In descriptions of affinity groups, clusters, spokescouncils, and tactics, the theme of individual acts within a community was continually emphasized as the key to a successful and safe demonstration. For example, in the Action Packet DAN stated, “We will make space for and encourage mutual respect for a wide variety of nonviolent action styles reflecting our different groups and communities” (“Nov. 30 Nonviolent Direct Action Scenario”). In their discussion of health, the direct action packet advises that a protester needs to “Take care of yourself” so that “you will be able to provide much better care for others ...” (Action Packet, “Health Ensurance” [sic]). In this the organizers were aware of the importance of balancing individual agency with the desire to have a successful protest.
The structure of the demonstration, which was intended to allow maximum individual choice within a shared collective purpose, would appear to be good choice for initiating a social movement organization from the catalyst of a campaign. As Stewart, Smith and Denton note, people who engage in social movements “differ markedly in their commitment to the movement and its cause” (74). The movement members range from those willing to sacrifice everything for the “cause” to rank and file members to sympathizers who may or may not be willing to engage in public demonstrations. The individual choice given to affinity groups (to cluster or float free, to be arrested or not, etc.) would seem to reflect the differences in involvement and comfort with particular platforms and tactics that are seen within established social movements. This allowing for differences would be put to the test as the Direct Action Network moved from organizing to protesting.
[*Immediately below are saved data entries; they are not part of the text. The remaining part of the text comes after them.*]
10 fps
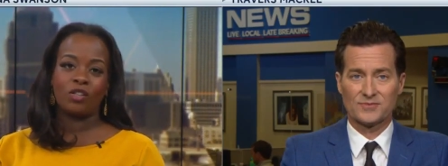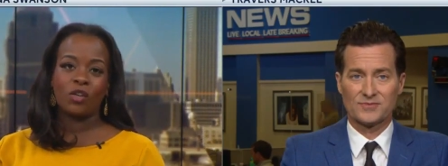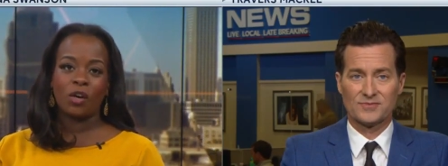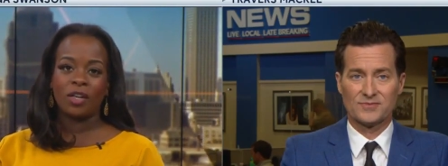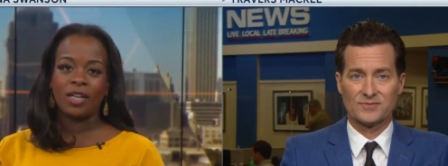
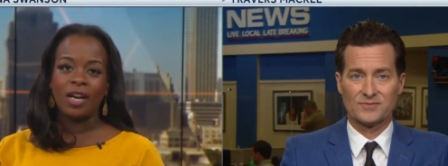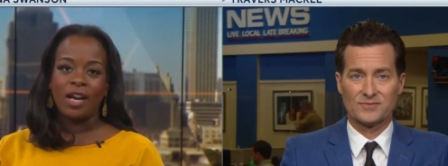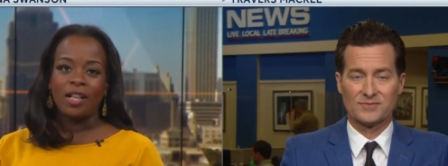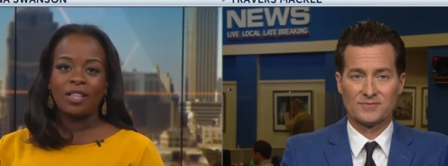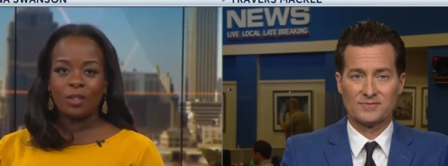Speaker 1: started
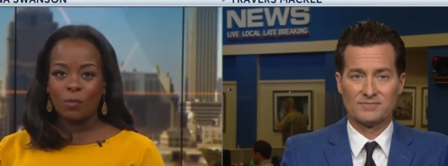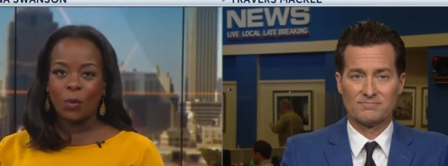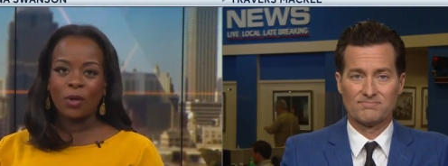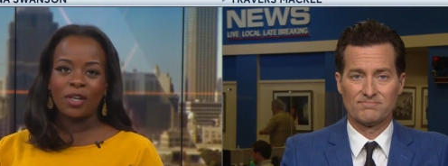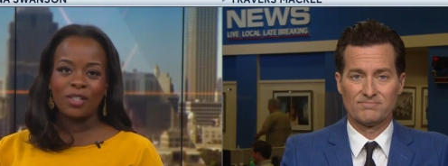this
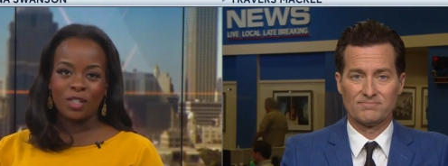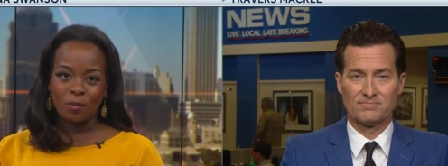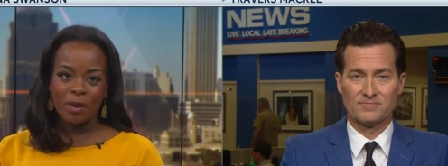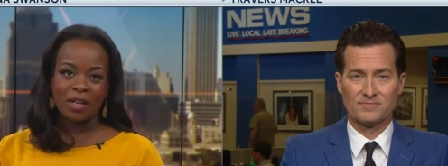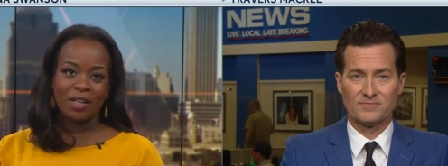morning, just
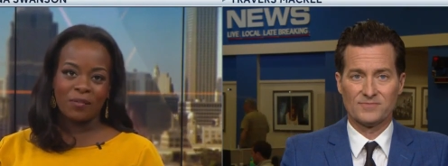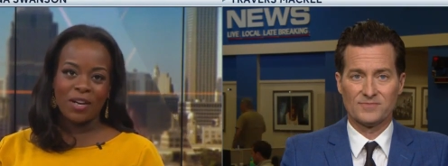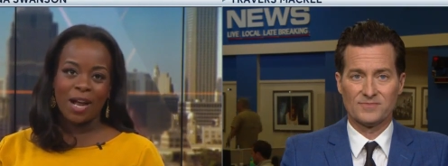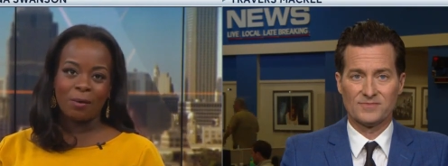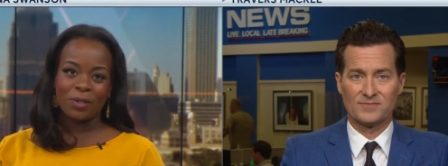about 11
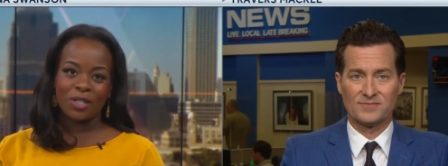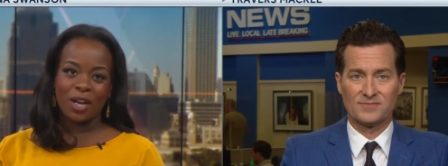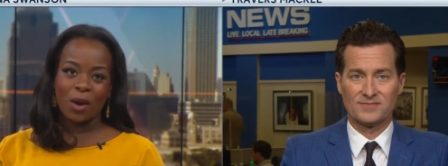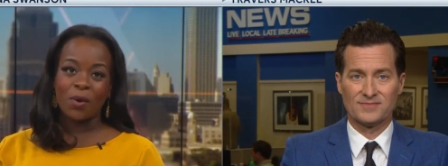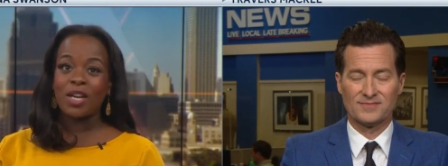hours
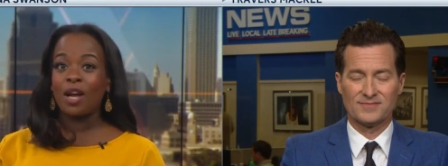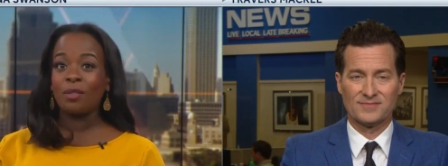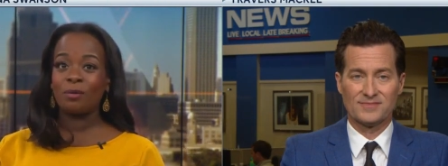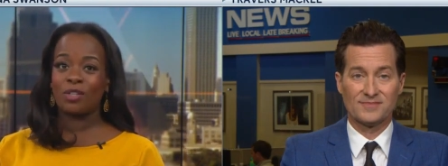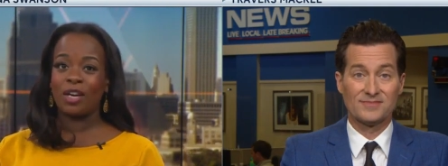ago.
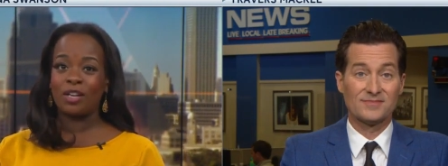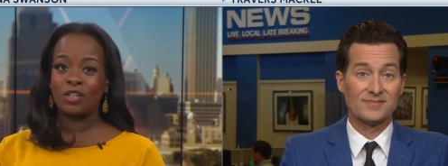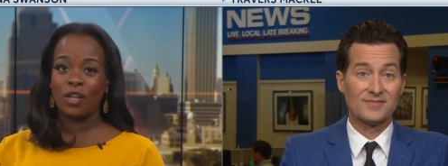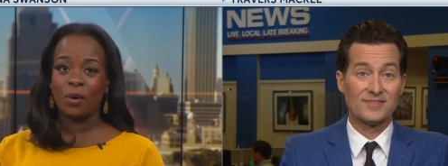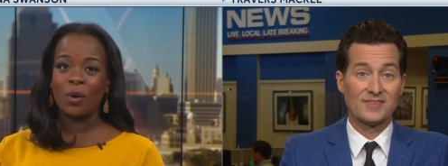Another change,
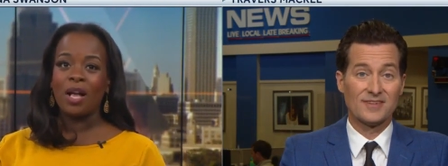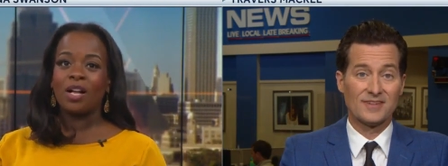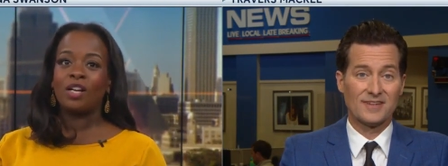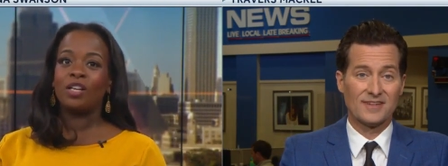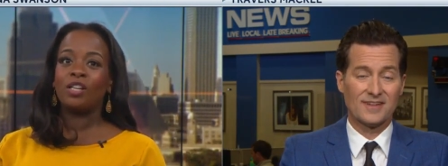though,
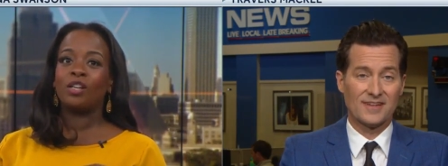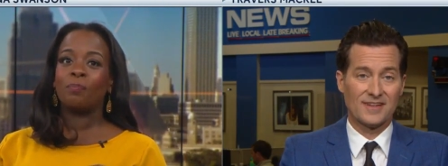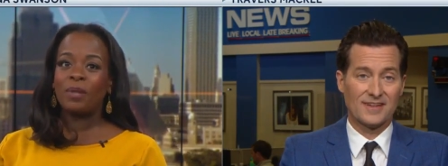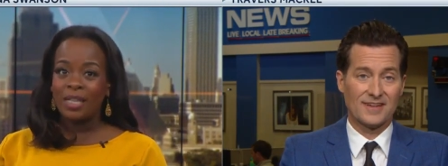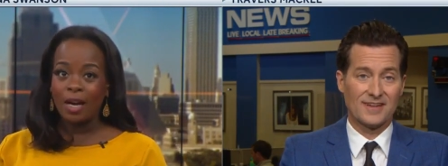could
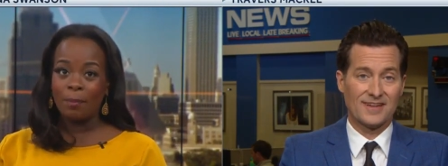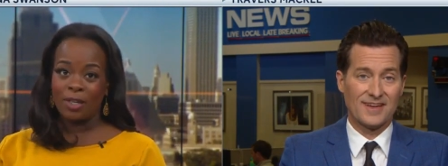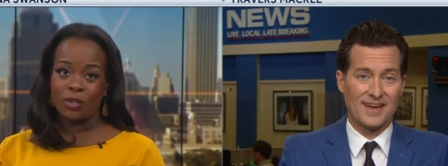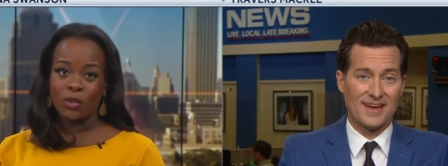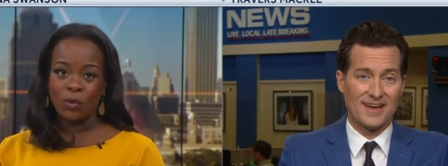be
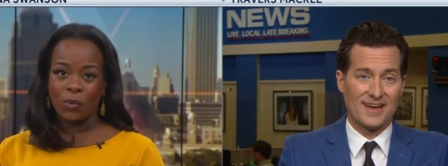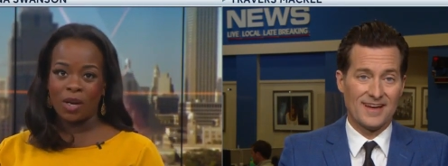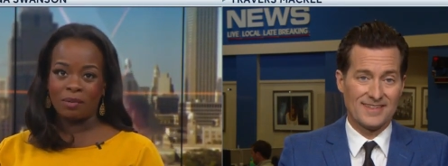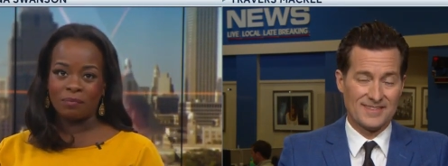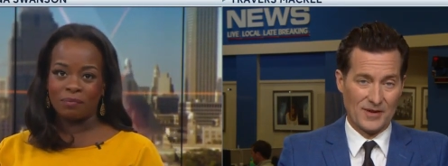coming soon.
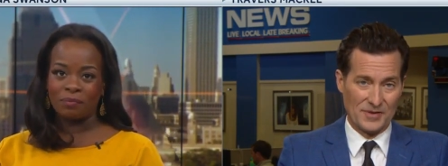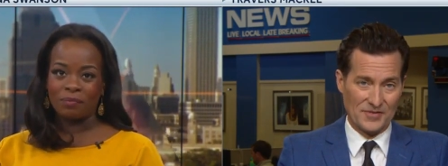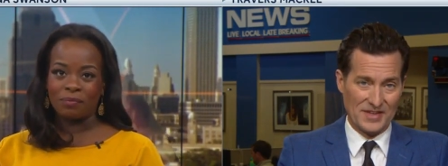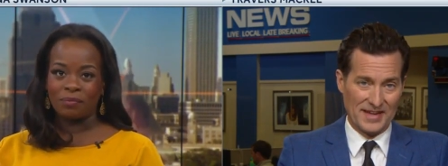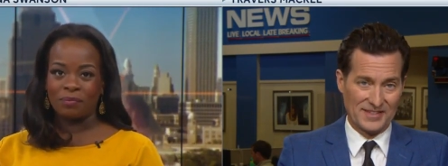
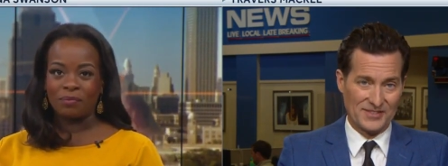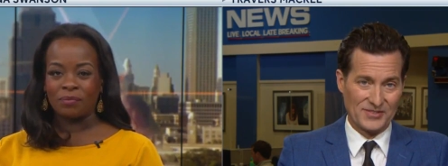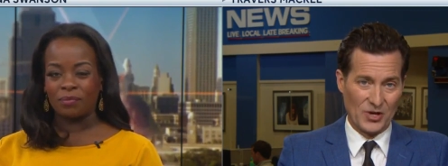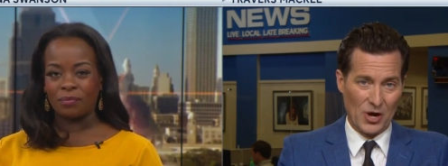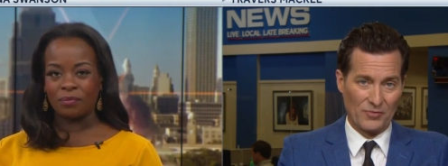
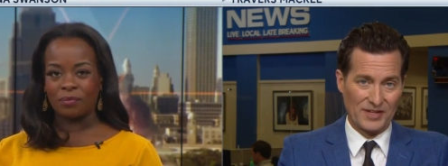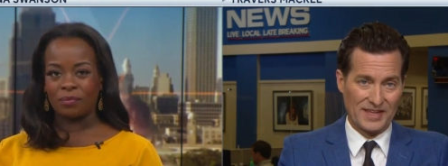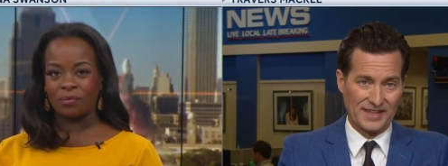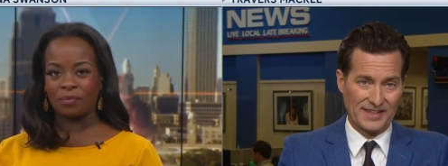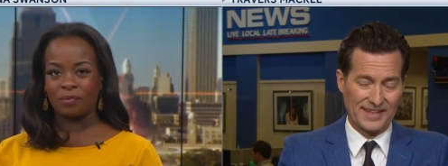
Speaker 2: WDSU's Aubrey
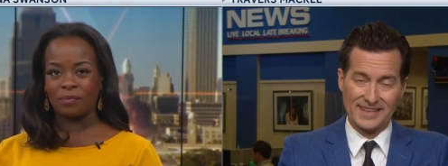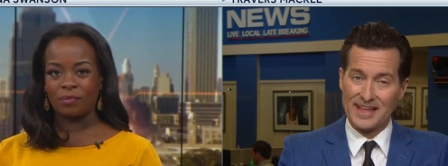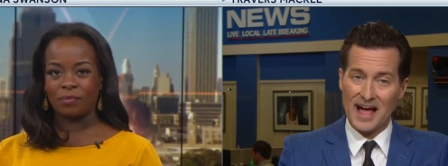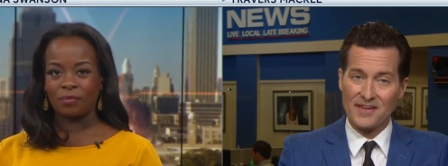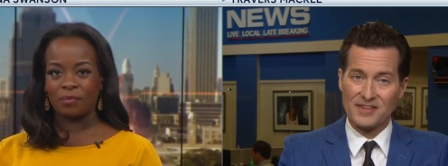Killian
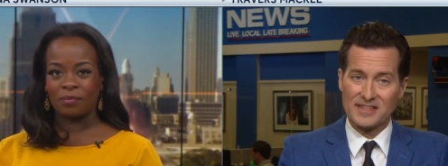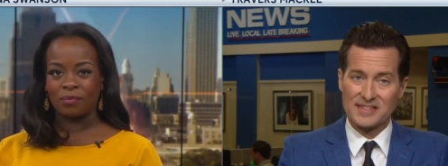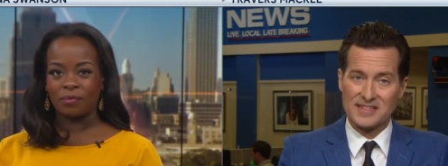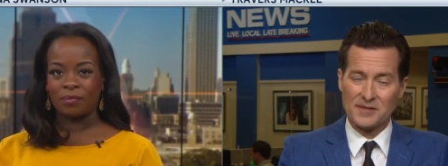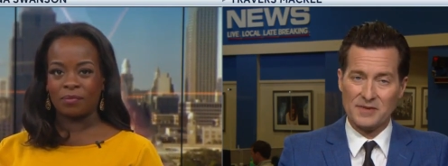live in the
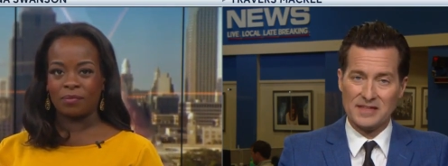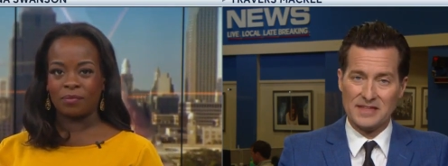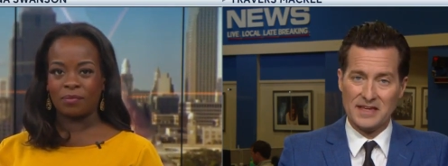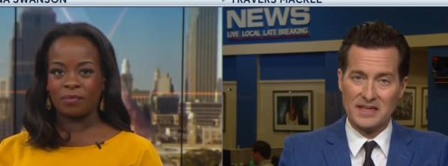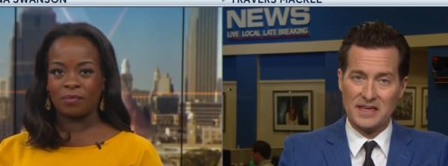
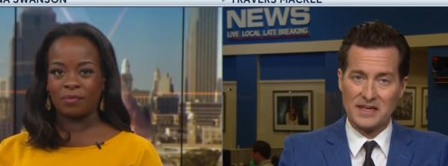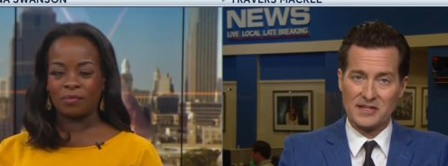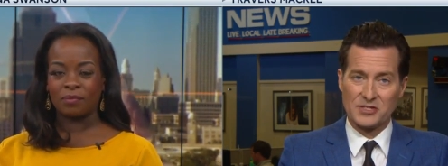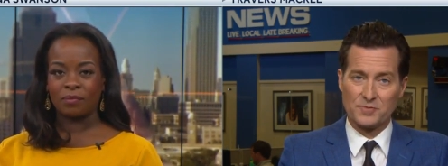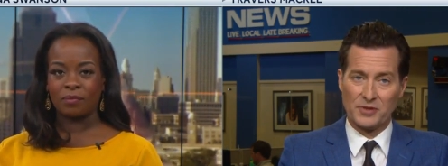CBD. He
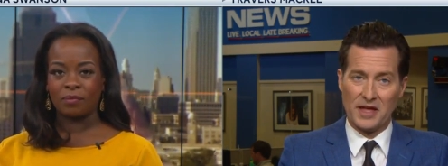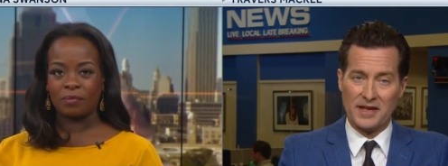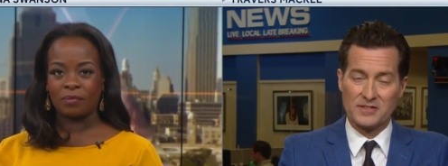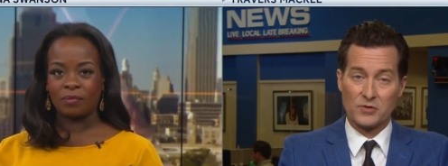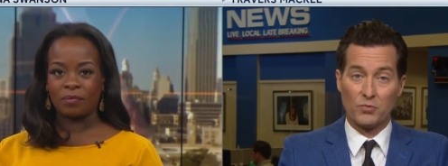
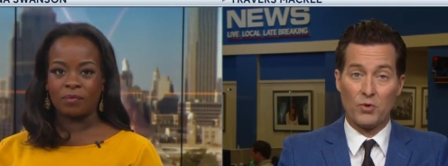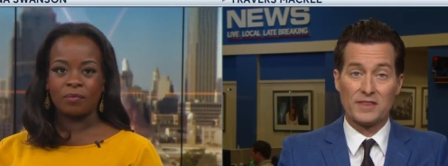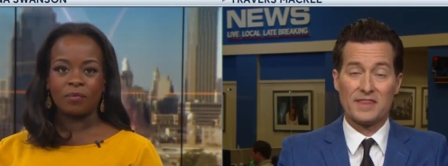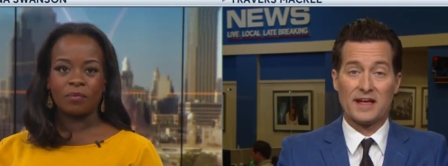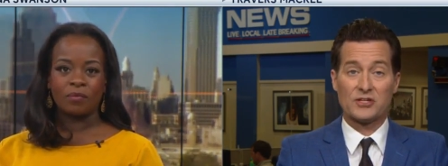explains
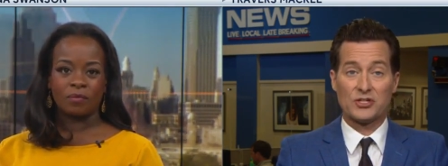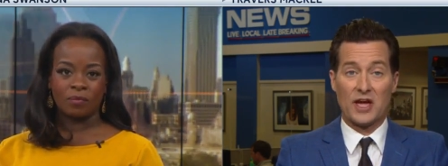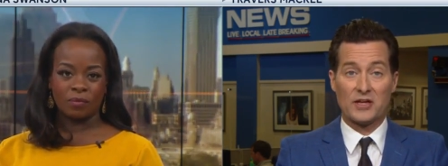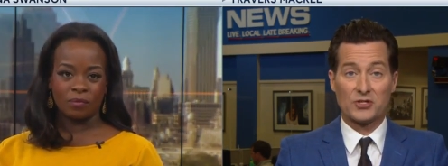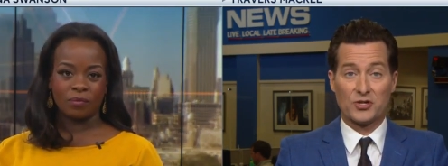what that
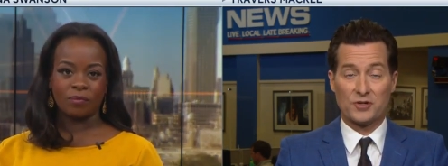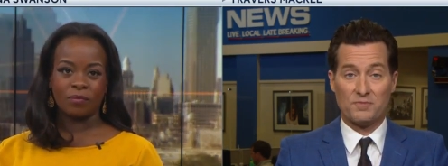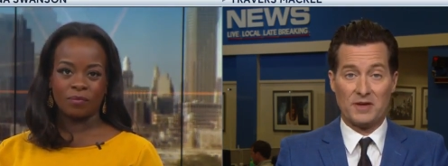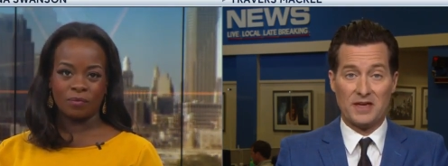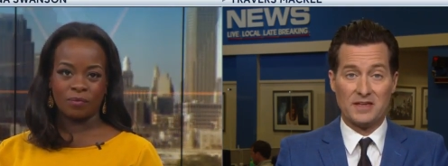change could
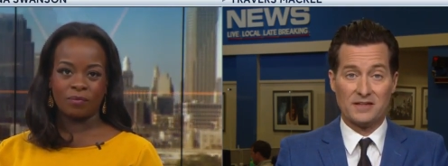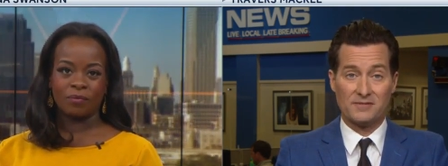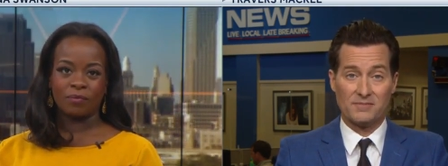be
For months prior to the protest, up and down the Pacific Northwest, the Direct Action Network engaged in a “road show” that trained and prepared people for the anti-WTO event. As Starhawk notes, thousands of people took part in the three-hour training that consisted of discussions on the meaning of nonviolence and nonviolent tactics, real life role-plays, and decision-making. The second level of training dealt with preparation for jail, jail solidarity tactics and legal concerns. In addition, the Direct Action Network distributed an Action Packet, which detailed the information presented at the trainings and included description of Seattle police tactics, corporate offices, and maps.
As early as mid-August, protesters and non-profit organizations were announcing their intentions for the November 30th WTO resistance. A front page article in the free Seattle Weekly titled “Shutting Down Seattle” listed expected participants and planned activities ranging from the AFL-CIO organizing its massive march to Art and Revolution bringing “its giant puppets and public spectacle from the streets of San Francisco” (Parrish 21). The protest plans for Seattle were clearly laid out in newspapers, handbills, and flyers (Organizing Packet, “Globalize Liberation”) circulating in Seattle for weeks before November 30th. In addition to the legal marches scheduled for the AFL-CIO, environmental organizations, teamsters and student groups, were explicit plans for “mass nonviolent direct action” promised to be a “festival of resistance.” 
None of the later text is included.